The development and innovative use of next-generation sequencing technologies have opened the doors for genetic and epigenetic research at the next level. These technologies can be used to study gene expression regulation at the transcriptional and post-transcriptional levels in both prokaryotic and eukaryotic systems. In this review, we focused on the various tools and techniques for DNA-binding proteins such as RNA polymerase, sigma factors, nucleoid-associated proteins, and transcription factors in bacteria.
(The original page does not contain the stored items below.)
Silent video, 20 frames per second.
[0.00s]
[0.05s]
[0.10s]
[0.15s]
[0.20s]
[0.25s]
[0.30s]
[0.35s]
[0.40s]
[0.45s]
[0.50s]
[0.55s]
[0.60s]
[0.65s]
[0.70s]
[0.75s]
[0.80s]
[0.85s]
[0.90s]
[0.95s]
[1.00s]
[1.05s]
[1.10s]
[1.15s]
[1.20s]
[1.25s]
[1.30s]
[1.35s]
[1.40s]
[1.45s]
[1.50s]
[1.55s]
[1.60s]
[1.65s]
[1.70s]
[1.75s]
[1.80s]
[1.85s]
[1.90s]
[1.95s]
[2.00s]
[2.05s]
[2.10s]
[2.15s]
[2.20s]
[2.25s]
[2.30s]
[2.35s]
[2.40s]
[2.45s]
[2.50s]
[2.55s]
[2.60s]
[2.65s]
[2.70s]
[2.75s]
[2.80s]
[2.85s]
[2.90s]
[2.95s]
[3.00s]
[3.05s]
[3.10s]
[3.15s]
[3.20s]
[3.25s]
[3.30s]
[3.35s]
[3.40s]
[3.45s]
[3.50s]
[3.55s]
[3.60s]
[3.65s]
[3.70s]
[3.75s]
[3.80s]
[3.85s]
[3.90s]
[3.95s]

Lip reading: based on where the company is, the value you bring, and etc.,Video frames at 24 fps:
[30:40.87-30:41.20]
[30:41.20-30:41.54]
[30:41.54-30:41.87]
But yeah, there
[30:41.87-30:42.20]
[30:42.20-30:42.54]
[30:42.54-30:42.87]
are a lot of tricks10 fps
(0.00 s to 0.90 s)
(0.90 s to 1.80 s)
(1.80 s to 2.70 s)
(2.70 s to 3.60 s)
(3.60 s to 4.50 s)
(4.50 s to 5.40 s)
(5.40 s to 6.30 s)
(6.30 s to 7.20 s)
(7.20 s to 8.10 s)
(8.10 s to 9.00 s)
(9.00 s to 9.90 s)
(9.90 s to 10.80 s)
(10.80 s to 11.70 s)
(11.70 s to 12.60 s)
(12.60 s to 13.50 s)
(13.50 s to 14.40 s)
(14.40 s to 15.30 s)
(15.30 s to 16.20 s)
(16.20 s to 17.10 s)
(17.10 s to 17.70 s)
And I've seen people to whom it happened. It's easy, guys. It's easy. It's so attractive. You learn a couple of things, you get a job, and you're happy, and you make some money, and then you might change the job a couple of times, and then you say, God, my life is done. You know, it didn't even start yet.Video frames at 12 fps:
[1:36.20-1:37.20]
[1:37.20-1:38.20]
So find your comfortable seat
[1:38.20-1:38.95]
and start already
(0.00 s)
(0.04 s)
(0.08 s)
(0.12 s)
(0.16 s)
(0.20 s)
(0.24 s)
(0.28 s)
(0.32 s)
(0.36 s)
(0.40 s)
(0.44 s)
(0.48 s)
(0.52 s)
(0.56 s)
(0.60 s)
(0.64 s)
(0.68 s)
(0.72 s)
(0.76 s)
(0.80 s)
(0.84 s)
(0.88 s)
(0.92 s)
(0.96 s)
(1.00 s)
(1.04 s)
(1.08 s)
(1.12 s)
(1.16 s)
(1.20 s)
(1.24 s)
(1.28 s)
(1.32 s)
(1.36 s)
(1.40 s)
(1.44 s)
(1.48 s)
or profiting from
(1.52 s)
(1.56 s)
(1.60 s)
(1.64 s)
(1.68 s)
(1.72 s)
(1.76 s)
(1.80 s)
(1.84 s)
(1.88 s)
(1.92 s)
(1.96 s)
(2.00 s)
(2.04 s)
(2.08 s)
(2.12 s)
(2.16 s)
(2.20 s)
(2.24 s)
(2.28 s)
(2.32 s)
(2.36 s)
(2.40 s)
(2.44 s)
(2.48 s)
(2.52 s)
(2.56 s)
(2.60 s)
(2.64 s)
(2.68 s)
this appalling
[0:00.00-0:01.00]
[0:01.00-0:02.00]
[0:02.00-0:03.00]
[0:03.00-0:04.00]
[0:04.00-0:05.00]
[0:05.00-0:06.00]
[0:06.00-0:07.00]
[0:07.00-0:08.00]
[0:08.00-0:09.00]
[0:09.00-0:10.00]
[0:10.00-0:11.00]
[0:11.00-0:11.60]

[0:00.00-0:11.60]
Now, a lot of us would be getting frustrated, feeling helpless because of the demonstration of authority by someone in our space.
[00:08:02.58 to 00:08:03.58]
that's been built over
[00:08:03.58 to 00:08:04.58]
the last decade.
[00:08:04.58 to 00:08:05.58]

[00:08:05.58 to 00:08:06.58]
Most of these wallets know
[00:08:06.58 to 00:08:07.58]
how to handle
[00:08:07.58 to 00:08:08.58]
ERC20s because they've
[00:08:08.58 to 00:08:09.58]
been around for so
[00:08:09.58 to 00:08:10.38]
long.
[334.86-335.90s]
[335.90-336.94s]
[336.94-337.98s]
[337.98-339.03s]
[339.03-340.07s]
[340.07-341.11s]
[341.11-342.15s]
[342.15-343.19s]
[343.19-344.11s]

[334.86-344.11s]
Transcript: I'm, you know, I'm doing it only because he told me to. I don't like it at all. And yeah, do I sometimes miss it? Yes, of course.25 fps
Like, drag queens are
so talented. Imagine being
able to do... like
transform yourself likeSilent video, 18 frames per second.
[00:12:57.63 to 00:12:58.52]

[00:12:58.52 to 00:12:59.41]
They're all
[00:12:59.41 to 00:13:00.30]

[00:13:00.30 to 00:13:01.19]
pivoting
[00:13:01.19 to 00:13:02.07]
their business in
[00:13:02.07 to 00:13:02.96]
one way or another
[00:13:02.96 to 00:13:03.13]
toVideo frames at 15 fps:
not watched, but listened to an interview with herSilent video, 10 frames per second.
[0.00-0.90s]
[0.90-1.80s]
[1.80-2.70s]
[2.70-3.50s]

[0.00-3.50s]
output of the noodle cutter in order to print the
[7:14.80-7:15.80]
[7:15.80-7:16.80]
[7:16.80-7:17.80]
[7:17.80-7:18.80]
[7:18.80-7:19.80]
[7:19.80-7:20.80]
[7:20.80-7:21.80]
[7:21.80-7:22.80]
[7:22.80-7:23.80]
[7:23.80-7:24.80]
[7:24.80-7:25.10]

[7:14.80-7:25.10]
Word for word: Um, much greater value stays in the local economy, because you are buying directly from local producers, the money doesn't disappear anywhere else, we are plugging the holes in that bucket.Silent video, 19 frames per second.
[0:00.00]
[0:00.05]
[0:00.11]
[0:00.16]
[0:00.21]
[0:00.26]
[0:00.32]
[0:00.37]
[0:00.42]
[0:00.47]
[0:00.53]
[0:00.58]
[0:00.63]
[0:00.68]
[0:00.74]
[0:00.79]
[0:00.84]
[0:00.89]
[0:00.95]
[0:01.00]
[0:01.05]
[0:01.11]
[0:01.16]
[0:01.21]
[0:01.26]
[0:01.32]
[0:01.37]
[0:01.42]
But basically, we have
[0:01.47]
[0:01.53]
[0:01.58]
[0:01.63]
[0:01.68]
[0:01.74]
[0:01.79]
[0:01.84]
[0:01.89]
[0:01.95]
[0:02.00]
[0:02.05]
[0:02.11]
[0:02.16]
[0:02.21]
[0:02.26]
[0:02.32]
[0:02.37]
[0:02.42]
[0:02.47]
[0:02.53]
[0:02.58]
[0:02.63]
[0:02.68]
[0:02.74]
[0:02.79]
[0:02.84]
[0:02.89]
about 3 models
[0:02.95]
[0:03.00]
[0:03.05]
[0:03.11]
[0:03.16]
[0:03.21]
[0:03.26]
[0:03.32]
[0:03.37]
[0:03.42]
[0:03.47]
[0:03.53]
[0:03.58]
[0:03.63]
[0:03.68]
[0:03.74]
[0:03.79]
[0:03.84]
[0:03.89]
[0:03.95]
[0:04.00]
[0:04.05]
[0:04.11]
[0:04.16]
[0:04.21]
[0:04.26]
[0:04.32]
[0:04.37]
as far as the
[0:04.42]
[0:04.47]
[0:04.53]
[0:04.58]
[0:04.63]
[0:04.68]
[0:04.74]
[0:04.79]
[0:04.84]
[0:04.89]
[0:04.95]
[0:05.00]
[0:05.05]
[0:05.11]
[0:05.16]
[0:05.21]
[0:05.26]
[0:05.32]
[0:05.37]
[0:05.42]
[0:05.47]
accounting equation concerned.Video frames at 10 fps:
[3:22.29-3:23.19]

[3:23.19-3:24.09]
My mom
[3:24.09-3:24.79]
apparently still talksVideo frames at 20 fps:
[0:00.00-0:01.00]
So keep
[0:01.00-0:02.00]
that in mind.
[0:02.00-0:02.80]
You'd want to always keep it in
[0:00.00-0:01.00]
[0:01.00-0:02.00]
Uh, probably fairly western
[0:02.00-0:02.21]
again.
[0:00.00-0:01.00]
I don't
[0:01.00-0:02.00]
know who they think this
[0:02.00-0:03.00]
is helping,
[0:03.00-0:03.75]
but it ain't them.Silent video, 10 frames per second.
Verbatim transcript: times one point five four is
Descriptions on series of Chromatin ImmunoPrecipitation (ChIP) technologies, including ChIP followed by microarray hybridization (ChIP-chip), ChIP followed by deep sequencing (ChIP-seq), and ChIP with exonuclease digestion and deep sequencing (ChIP-exo) has been given. Furthermore, recent investigations on transcriptional regulatory networks of a wide range of bacteria with ChIP technologies are discussed for the model bacteria Escherichia coli followed by pathogenic and other non-pathogenic bacteria. In conclusion, ChIP technologies have proven effective and efficient to reconstruct and to delineate transcriptional regulatory network in a variety of bacteria.

下一代测序技术的开发和创新使用为下一阶段的遗传和表观遗传学研究打开了大门。这些技术可用于在原核和真核系统中研究转录和转录后水平的基因表达调控。在这篇综述中，我们专注于DNA结合蛋白的各种工具和技术，例如细菌中的RNA聚合酶，σ因子，与核苷酸相关的蛋白和转录因子。已经给出了关于染色质免疫沉淀（ChIP）系列技术的说明，包括ChIP随后进行微阵列杂交（ChIP-chip），ChIP之后进行深度测序（ChIP-seq）以及具有核酸外切酶消化和深度测序的ChIP（ChIP-exo）。 。此外，大肠杆菌，其次是病原性细菌和其他非病原性细菌。总之，ChIP技术已被证明在多种细菌中重建和描绘转录调控网络的有效方法。